Here’s proof that thriller writers have more fun.

In his workshop on using non-fiction techniques in fiction, bestselling thriller author, Douglas Preston, pointed out that successful thrillers like Coma, The Firm and Raise the Titanic are, at their core,  non-fiction. So how do you integrate your passions about the real world into your fictional world?

First, write down three areas of your specialized knowledge. I chose Travel Writing, History and Public Relations for the federal government. You might think that last one is boring, but consider where Dan Brown’s latest blockbuster, The Lost Symbol, is set.
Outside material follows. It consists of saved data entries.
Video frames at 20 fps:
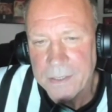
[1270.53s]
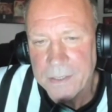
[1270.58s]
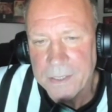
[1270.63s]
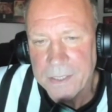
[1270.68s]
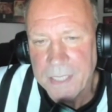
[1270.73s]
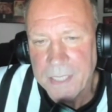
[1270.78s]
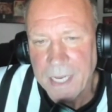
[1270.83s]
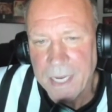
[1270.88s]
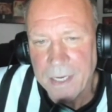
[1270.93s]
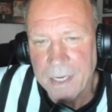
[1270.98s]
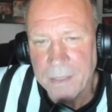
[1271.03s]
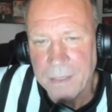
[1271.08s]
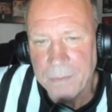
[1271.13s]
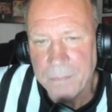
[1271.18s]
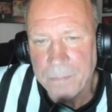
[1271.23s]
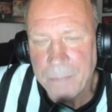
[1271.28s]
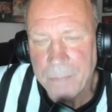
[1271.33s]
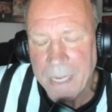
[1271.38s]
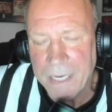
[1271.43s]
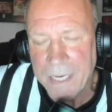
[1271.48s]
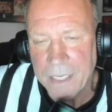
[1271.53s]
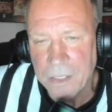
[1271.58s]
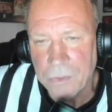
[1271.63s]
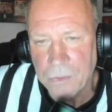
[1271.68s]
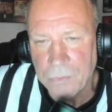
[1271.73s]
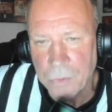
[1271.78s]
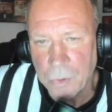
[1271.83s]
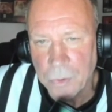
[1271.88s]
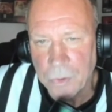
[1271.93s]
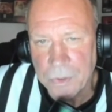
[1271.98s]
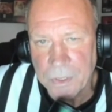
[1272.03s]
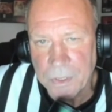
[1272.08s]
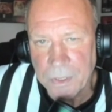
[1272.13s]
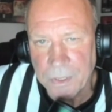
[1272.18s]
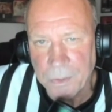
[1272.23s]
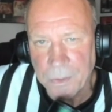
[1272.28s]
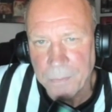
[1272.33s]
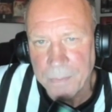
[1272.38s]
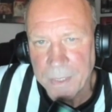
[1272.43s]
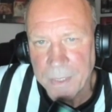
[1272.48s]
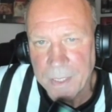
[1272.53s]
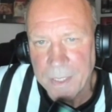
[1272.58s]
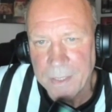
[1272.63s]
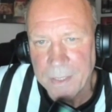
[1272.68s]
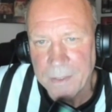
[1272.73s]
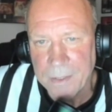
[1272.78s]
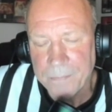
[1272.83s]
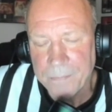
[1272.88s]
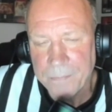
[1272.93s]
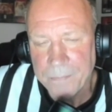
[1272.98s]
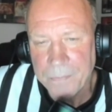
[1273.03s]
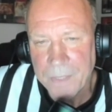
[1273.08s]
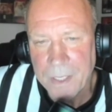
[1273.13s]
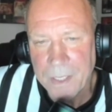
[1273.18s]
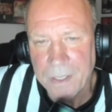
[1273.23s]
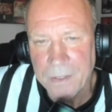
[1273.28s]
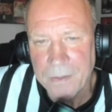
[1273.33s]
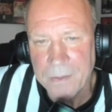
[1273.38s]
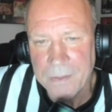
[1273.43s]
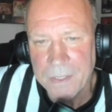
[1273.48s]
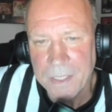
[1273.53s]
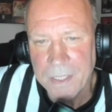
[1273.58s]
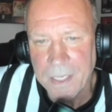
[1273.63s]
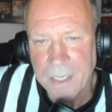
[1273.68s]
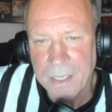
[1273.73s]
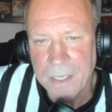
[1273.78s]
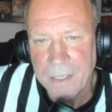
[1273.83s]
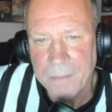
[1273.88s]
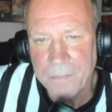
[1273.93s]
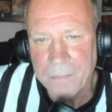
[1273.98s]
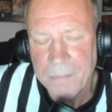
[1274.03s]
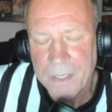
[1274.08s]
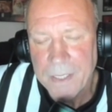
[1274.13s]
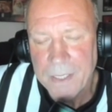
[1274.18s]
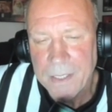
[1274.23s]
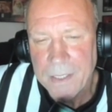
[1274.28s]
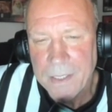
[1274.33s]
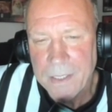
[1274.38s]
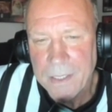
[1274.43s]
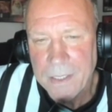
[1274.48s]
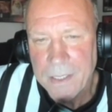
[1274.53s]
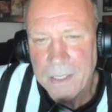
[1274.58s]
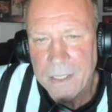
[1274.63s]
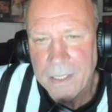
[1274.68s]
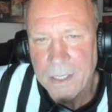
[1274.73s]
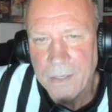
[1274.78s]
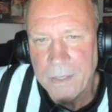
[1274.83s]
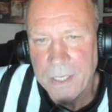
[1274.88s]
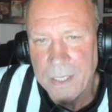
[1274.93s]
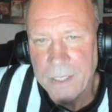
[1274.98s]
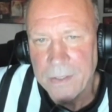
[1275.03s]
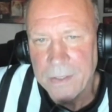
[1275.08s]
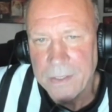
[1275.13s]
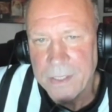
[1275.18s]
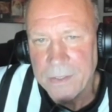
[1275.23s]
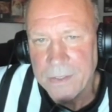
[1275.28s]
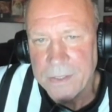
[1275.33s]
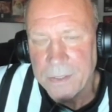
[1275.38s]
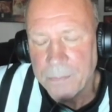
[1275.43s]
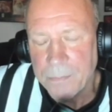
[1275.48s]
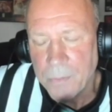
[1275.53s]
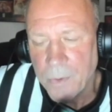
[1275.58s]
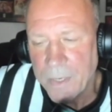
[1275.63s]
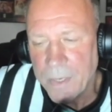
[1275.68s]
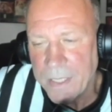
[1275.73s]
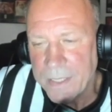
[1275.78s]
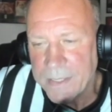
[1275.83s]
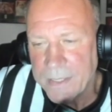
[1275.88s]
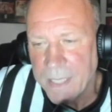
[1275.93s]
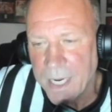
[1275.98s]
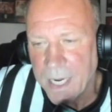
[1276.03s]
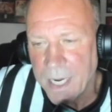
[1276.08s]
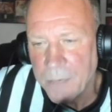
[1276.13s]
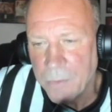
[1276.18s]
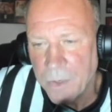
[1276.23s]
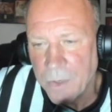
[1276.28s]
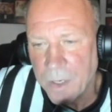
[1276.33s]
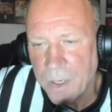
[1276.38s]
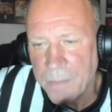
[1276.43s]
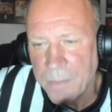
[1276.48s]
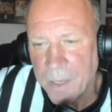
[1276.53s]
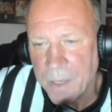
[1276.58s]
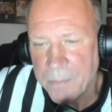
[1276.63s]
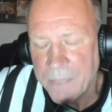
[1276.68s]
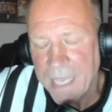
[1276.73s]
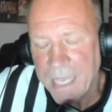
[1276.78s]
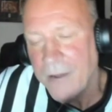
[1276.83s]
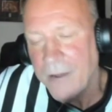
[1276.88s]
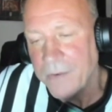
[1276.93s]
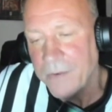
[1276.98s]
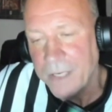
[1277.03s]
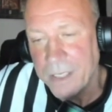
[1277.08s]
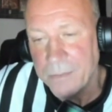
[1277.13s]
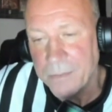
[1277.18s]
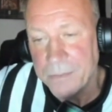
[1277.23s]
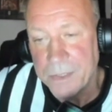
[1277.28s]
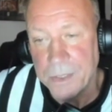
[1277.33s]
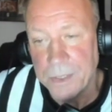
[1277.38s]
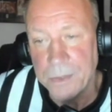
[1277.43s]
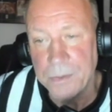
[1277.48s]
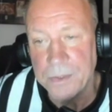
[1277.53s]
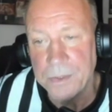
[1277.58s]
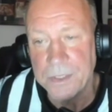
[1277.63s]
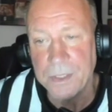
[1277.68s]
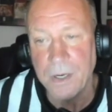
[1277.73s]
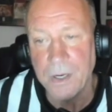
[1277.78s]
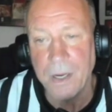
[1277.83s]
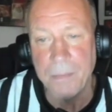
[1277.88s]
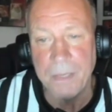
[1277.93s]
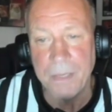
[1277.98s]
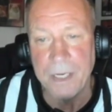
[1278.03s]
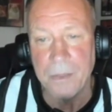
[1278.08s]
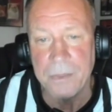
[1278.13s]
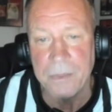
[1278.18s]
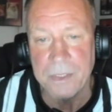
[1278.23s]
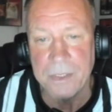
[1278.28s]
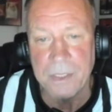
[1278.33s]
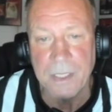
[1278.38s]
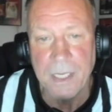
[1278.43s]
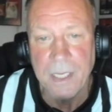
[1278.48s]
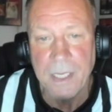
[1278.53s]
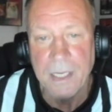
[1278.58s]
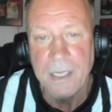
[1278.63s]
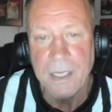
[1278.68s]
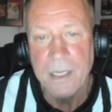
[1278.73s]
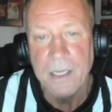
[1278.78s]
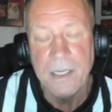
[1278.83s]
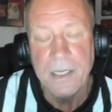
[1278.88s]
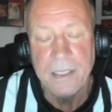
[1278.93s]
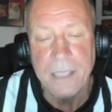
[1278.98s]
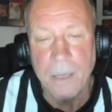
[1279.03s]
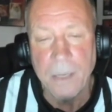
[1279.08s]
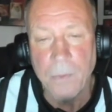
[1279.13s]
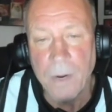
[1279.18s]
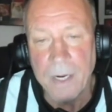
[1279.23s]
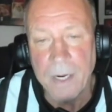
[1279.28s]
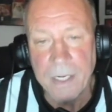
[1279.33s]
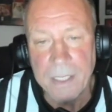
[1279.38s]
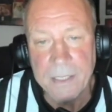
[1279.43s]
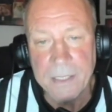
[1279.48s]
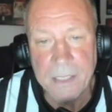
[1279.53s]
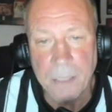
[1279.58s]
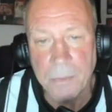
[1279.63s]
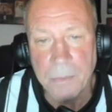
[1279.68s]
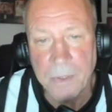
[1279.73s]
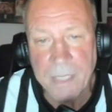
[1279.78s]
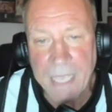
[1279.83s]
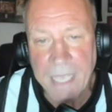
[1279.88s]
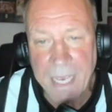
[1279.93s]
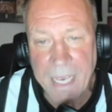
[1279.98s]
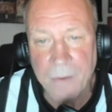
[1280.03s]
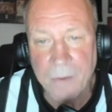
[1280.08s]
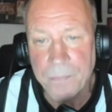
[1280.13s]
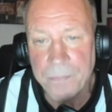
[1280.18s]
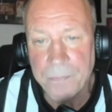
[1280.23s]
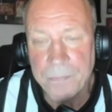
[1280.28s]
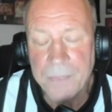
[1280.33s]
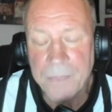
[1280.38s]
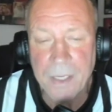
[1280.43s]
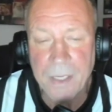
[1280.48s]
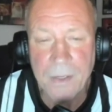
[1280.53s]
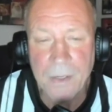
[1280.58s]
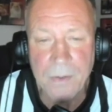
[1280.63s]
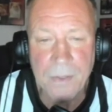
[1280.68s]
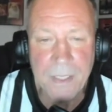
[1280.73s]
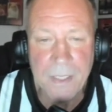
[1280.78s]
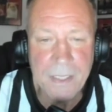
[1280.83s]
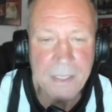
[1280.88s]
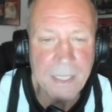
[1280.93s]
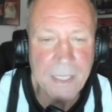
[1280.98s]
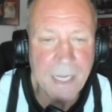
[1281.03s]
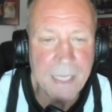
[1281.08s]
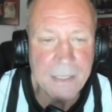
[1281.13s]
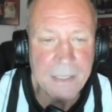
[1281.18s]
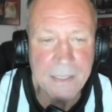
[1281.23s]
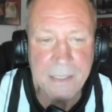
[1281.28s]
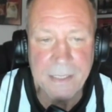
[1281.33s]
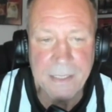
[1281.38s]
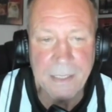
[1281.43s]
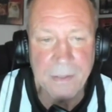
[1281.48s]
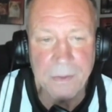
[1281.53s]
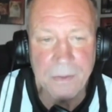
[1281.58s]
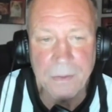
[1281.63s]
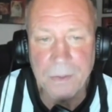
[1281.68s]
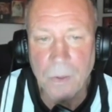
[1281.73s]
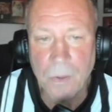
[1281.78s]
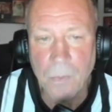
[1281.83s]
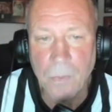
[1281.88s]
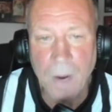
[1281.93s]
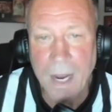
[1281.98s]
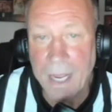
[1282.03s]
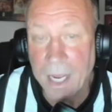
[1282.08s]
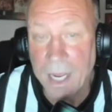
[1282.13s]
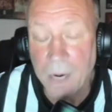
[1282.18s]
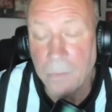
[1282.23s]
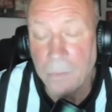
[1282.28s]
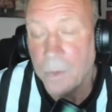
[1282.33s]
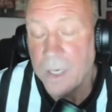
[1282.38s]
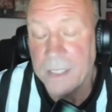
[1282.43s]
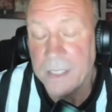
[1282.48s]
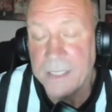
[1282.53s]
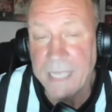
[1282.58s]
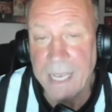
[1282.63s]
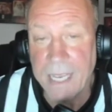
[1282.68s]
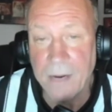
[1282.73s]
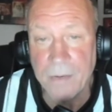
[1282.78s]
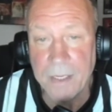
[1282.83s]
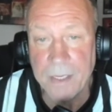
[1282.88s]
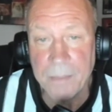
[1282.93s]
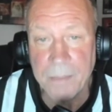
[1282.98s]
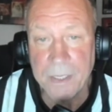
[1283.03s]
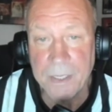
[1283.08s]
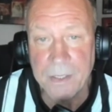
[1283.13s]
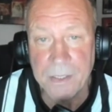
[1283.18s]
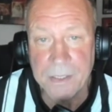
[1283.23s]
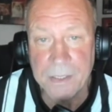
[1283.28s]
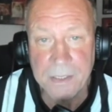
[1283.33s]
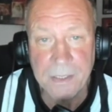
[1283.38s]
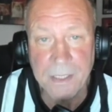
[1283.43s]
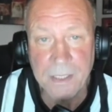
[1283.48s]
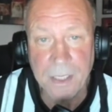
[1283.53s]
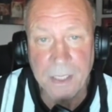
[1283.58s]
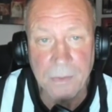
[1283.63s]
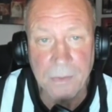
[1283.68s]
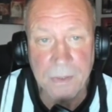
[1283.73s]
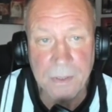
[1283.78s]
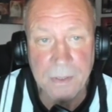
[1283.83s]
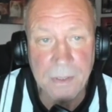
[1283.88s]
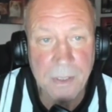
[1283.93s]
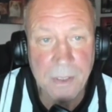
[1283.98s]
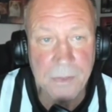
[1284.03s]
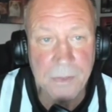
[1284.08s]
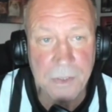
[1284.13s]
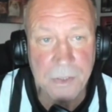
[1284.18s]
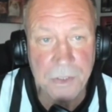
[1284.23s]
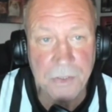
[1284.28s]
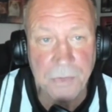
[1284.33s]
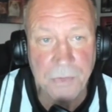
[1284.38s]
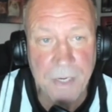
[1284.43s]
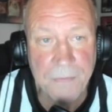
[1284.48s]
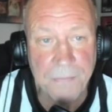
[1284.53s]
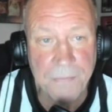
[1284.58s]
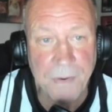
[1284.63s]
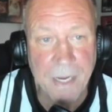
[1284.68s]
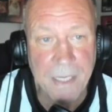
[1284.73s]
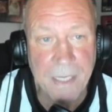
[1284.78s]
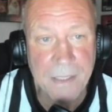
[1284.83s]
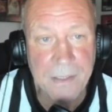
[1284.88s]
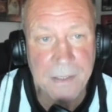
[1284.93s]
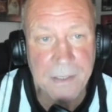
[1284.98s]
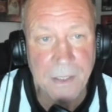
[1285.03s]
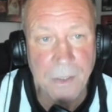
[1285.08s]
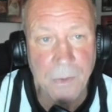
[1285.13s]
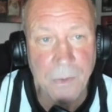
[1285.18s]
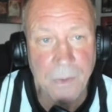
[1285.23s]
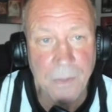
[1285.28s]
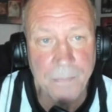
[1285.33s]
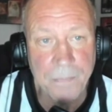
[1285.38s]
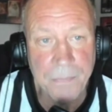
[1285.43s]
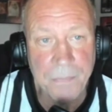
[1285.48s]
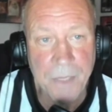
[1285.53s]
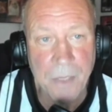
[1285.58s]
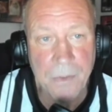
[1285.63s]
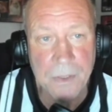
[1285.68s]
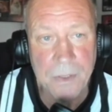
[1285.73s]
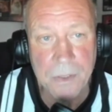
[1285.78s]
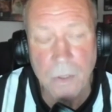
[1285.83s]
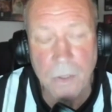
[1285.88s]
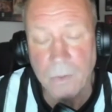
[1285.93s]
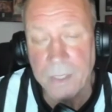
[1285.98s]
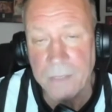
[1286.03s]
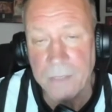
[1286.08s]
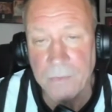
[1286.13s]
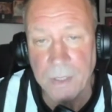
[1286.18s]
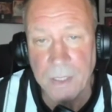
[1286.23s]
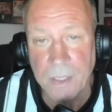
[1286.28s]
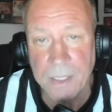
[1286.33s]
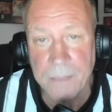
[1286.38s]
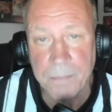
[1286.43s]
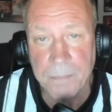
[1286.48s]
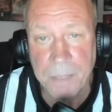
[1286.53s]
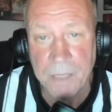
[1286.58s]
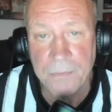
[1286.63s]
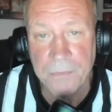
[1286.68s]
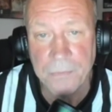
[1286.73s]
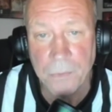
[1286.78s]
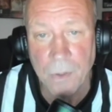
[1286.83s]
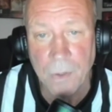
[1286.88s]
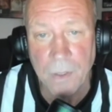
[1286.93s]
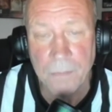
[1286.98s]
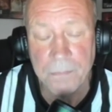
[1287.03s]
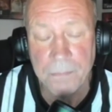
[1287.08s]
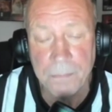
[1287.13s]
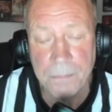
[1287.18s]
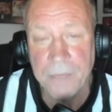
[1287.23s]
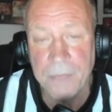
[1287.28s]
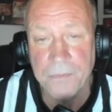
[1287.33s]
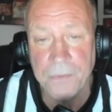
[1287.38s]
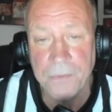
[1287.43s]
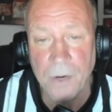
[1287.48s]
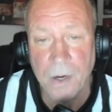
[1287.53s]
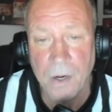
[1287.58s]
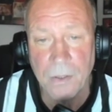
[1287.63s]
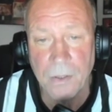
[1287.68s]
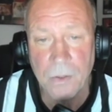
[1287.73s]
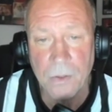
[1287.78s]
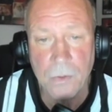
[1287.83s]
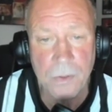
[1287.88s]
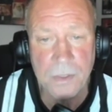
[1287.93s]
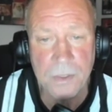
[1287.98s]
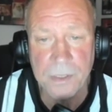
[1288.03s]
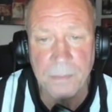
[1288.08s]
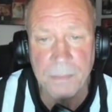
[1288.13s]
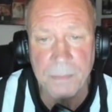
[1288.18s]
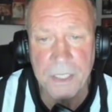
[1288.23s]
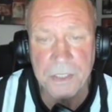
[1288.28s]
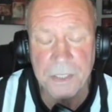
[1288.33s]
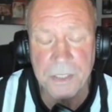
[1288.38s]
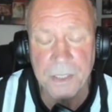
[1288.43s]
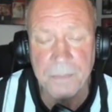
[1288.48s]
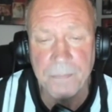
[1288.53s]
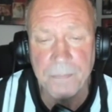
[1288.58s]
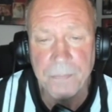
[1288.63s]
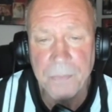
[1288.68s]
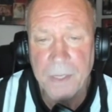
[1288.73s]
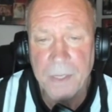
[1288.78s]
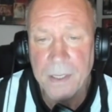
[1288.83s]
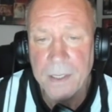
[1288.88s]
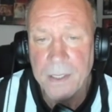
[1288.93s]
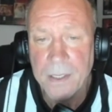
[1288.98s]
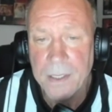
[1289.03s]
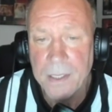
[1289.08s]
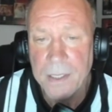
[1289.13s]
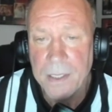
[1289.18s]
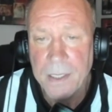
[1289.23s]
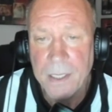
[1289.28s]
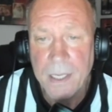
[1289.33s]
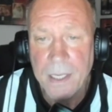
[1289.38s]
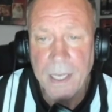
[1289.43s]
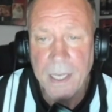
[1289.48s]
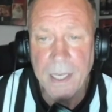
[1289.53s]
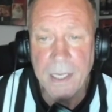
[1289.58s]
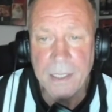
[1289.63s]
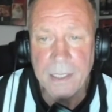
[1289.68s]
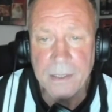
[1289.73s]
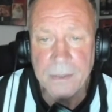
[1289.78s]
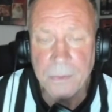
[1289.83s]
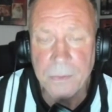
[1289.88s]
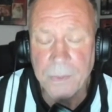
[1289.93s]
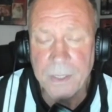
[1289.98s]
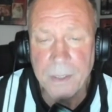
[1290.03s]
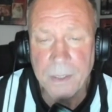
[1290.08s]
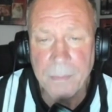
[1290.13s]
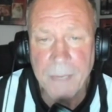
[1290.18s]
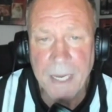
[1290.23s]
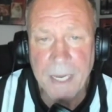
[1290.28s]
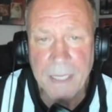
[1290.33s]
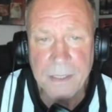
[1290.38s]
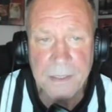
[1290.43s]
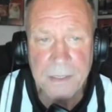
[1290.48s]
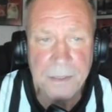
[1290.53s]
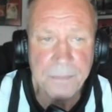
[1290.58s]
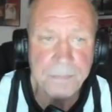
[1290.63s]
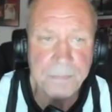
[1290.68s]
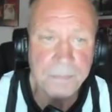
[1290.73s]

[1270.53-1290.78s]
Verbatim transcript: just kind of bending the rules a little bit here, you know, and you know, and there's a point in time where I'm counting them too. So I mean, there was they wanted a double count, you know, and I just didn't know why I was counting because, you know, it was a street fight. So it was only really pinfall or submission. To win the match.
Now write down five goals you want to achieve before you die. As you can see from my author bio, I’ve been lucky enough to experience many wonderful adventures. In the workshop, I came up with five more:

  1. Go on another African safari, this time with my family.
  2. Go on an Alaskan wilderness trip.
  3. See the Taj Mahal.
  4. Stay at one of those huts perched over the beautiful waters off Bali.
  5. Raft the Colorado River through the Grand Canyon with my family.

The goal of these exercises is two-fold. You not only should integrate your life into your fiction, but integrate your fiction into your life. For instance, if your novel involves a car chase, go to a hands-on lesson on race car driving. You’ll not only have a blast, but will use that reality to make your fiction more believable.

In my case, I used my interest in history and my goal to see the Taj Mahal by integrating the fascinating story behind the Kohinoor Diamond into The Seventh Stone. Preston told us his readers thank him for teaching them about an aspect of the real world through his entertaining stories. As a reader, I always enjoy learning through fiction, whether it’s historical, an insight into another culture or a scientific concept.

So go ahead and pursue your passions in your real life so your fiction can be more “real.” Your readers will thank you.